- _Exercise objective_
Below, find the line containing "(11.00 s to 12.00 s)"; from there to the final line, print every line exactly and skip the pictures.

*** Material for this exercise Section Begins ***

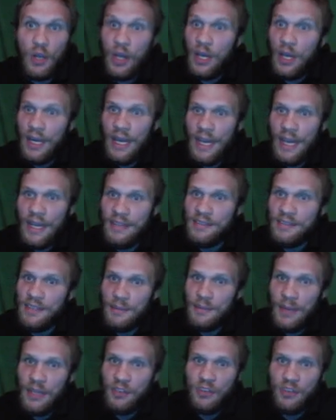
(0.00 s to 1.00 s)
and
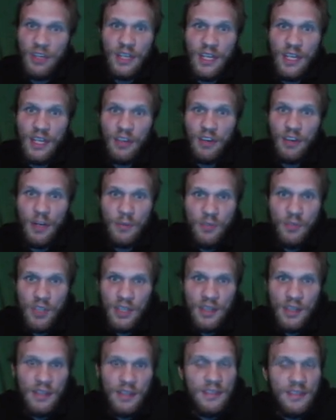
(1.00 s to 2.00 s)
asymmetric
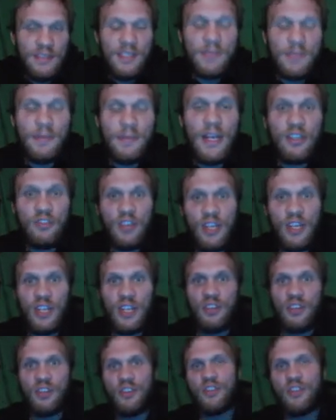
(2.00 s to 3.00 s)
encryption. Symmetric
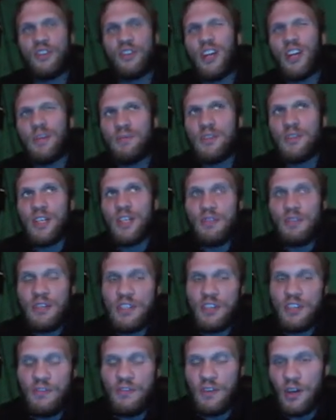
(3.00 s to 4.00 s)
encryption
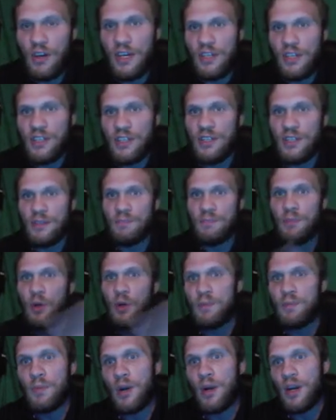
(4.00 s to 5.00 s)
referring to
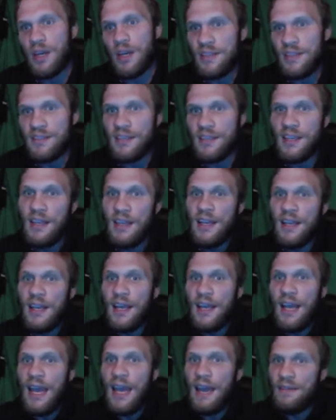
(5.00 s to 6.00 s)
both parties
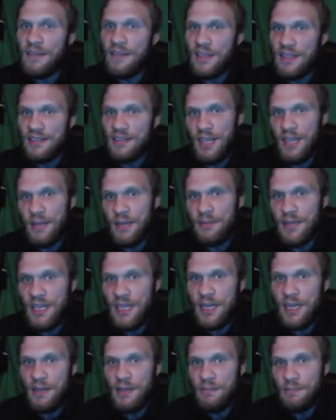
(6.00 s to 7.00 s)
having the same
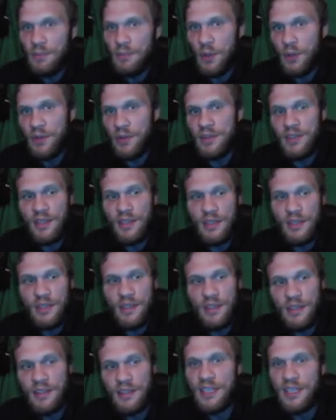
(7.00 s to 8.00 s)
key, both
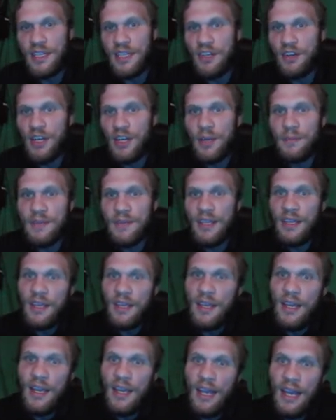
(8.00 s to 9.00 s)
to decrypt
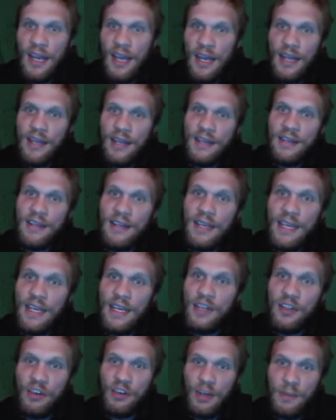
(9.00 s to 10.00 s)
and
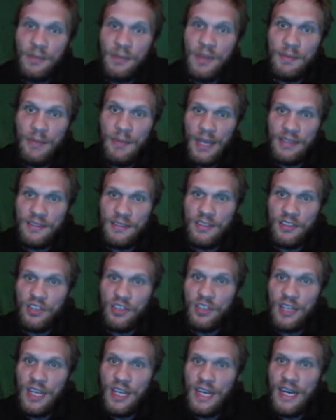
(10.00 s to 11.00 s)
encrypt the
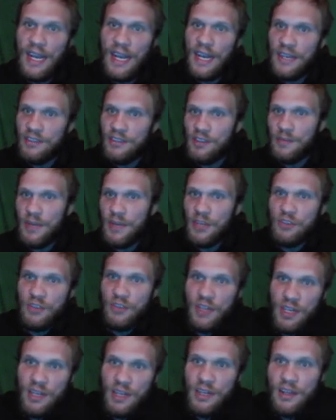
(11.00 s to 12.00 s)
message, and
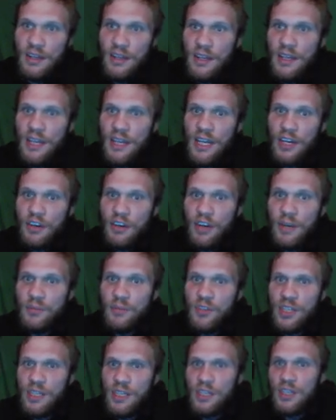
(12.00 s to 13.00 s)
asymmetric
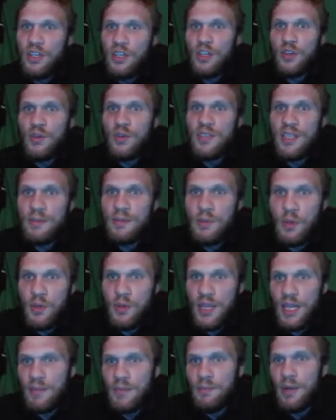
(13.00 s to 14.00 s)
encryption using
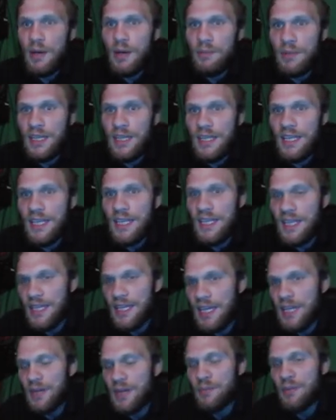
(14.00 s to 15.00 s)
both a public
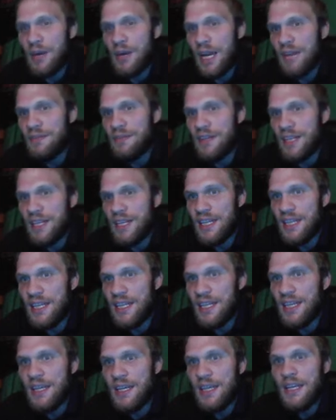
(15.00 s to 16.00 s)
key and a private
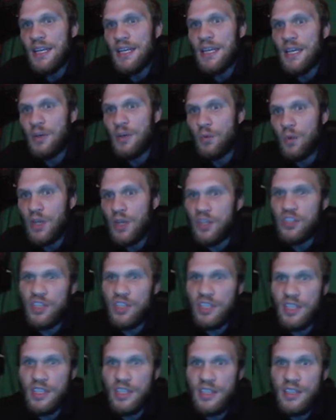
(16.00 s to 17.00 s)
key in
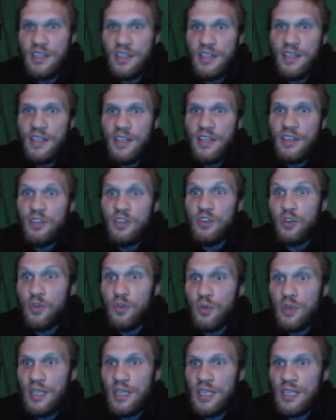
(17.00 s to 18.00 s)
which to
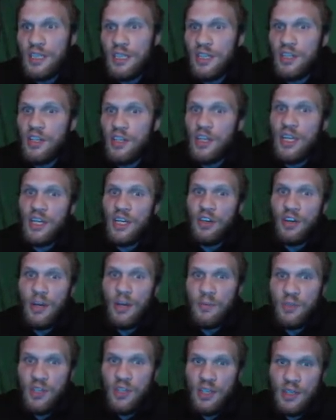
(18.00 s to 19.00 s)
do the
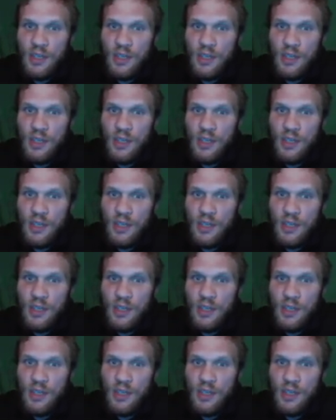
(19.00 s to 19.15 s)
encryption.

*** Material for this exercise Section Ends ***

- _Your response_
(11.00 s to 12.00 s)
message, and
(12.00 s to 13.00 s)
asymmetric
(13.00 s to 14.00 s)
encryption using
(14.00 s to 15.00 s)
both a public
(15.00 s to 16.00 s)
key and a private
(16.00 s to 17.00 s)
key in
(17.00 s to 18.00 s)
which to
(18.00 s to 19.00 s)
do the
(19.00 s to 19.15 s)
encryption.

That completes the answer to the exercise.